An exact copy of every line from the one holding "[0:00.00-0:01.00]" to the end of the entries below is required; leave the pictures out.
Data to process section start
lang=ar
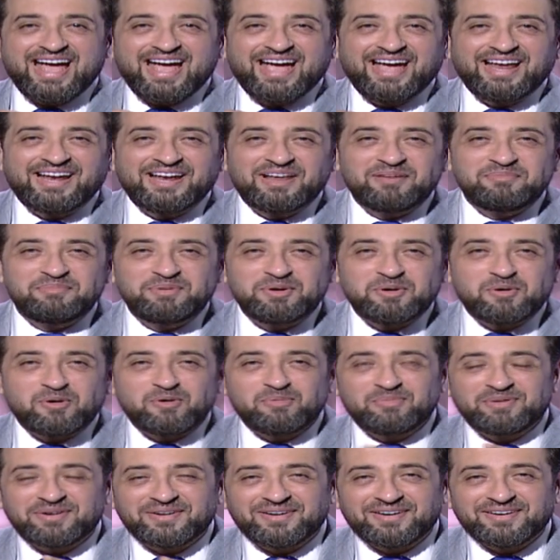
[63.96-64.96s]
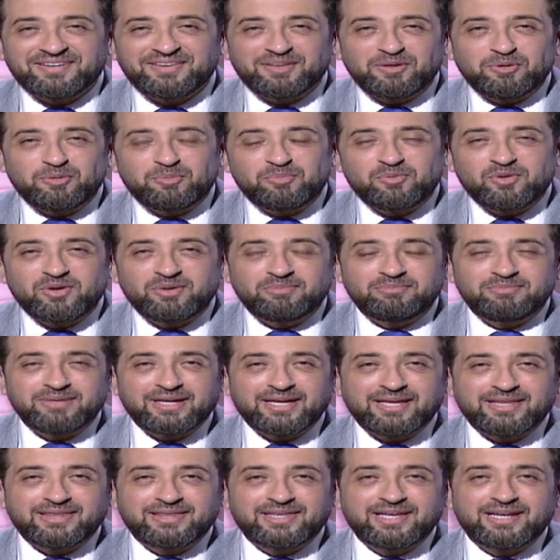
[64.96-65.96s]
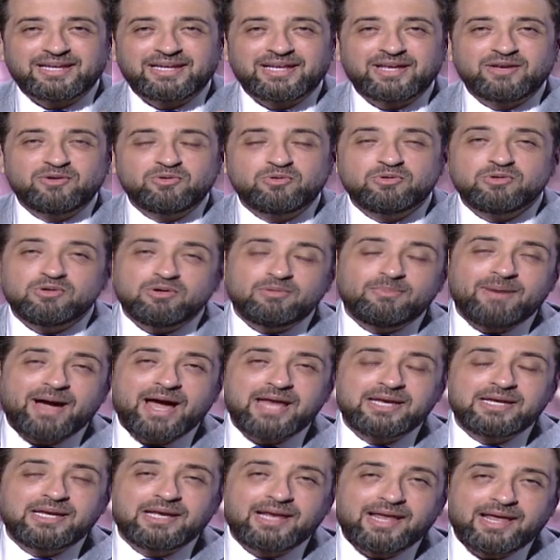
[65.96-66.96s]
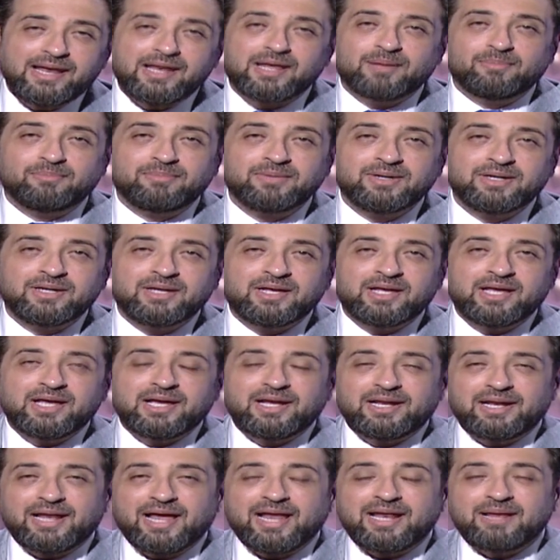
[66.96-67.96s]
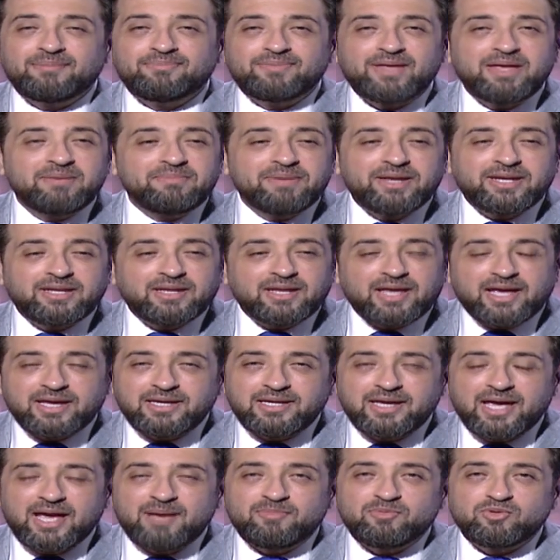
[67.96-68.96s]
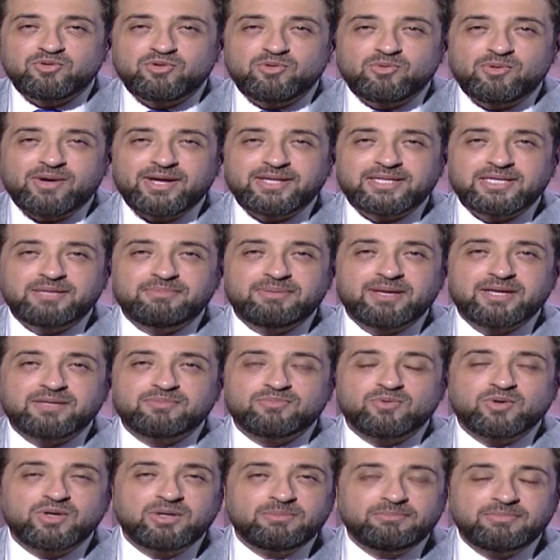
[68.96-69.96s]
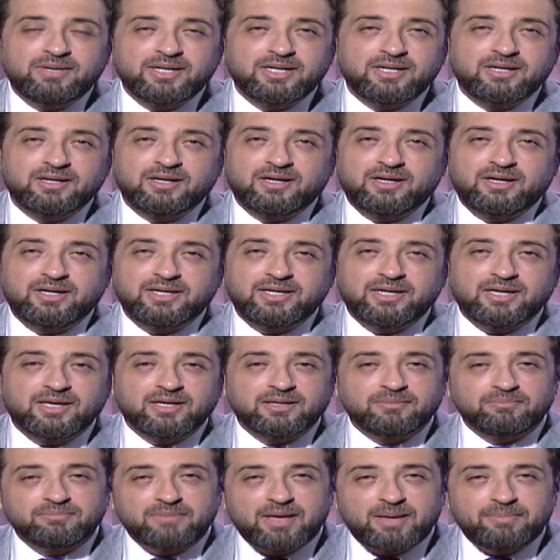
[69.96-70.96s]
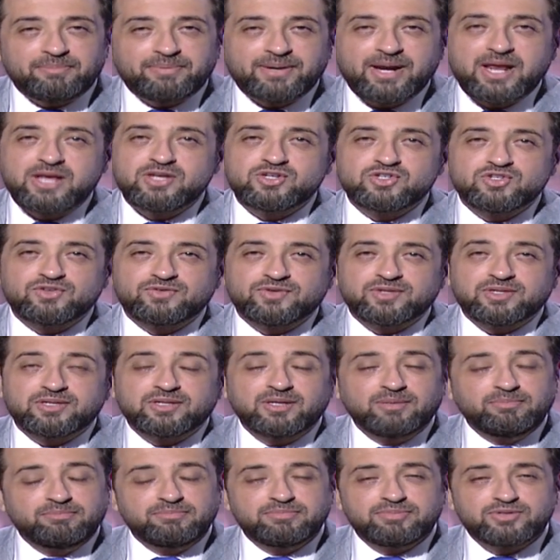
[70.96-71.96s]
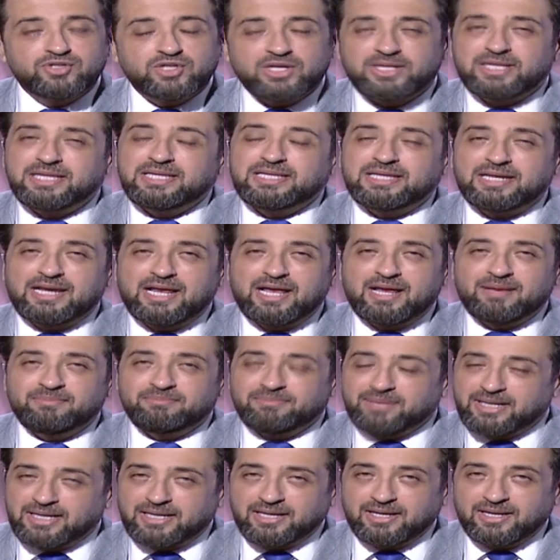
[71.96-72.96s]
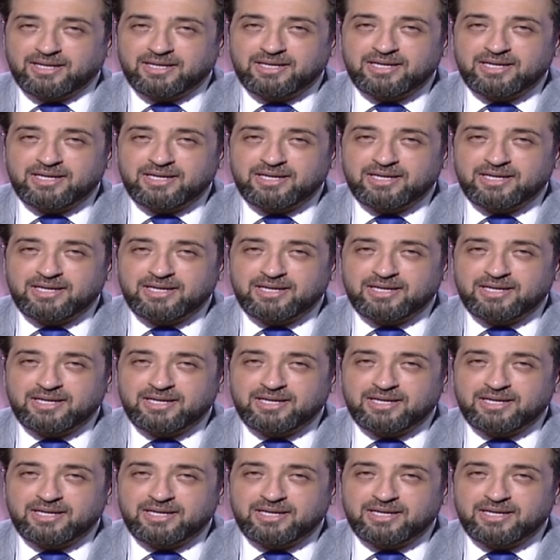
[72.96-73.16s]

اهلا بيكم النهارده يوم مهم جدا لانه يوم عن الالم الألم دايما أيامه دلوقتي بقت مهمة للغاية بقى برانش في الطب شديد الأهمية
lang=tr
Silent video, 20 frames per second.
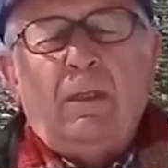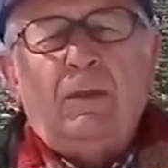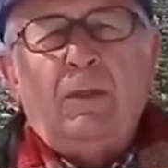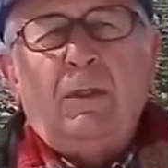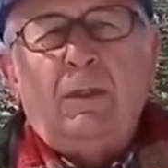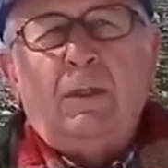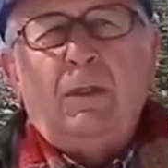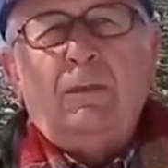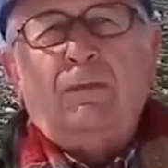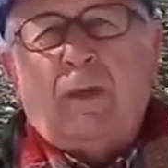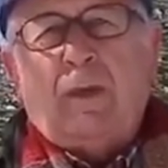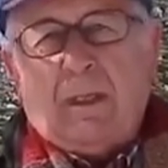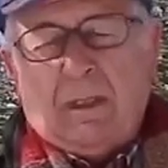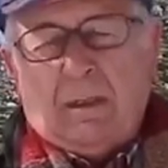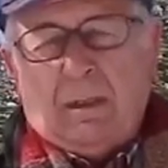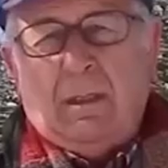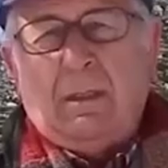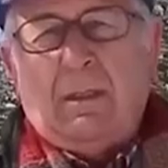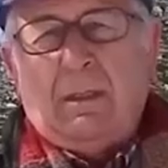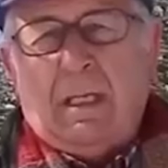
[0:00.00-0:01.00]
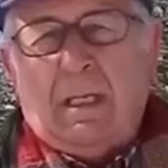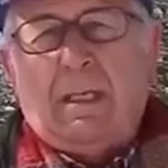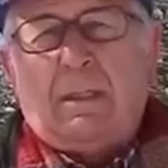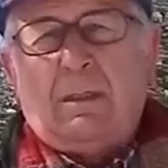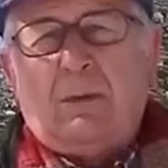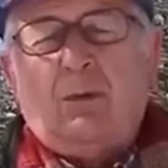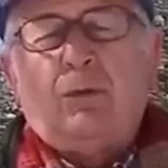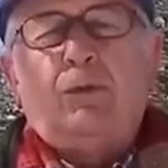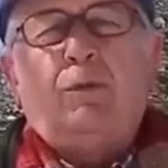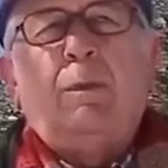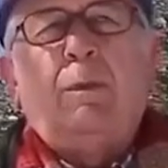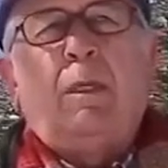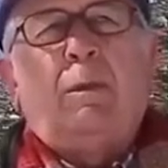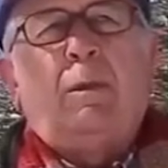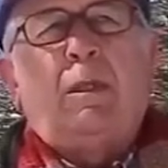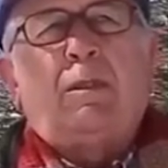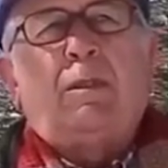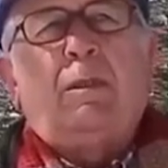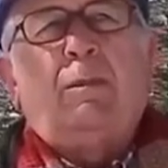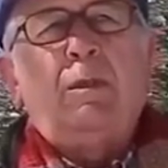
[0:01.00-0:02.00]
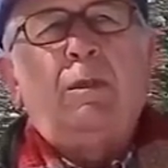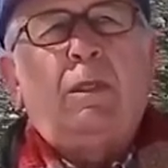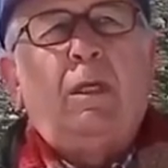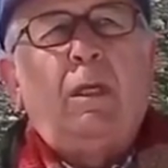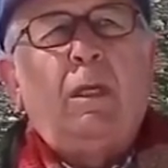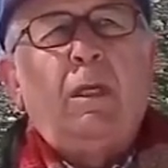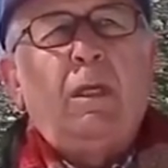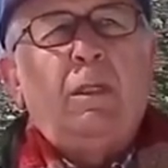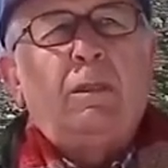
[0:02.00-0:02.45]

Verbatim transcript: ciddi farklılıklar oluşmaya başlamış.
Data to process section end
▶ _Response_:
[0:00.00-0:01.00]
[0:01.00-0:02.00]
[0:02.00-0:02.45]

Verbatim transcript: ciddi farklılıklar oluşmaya başlamış.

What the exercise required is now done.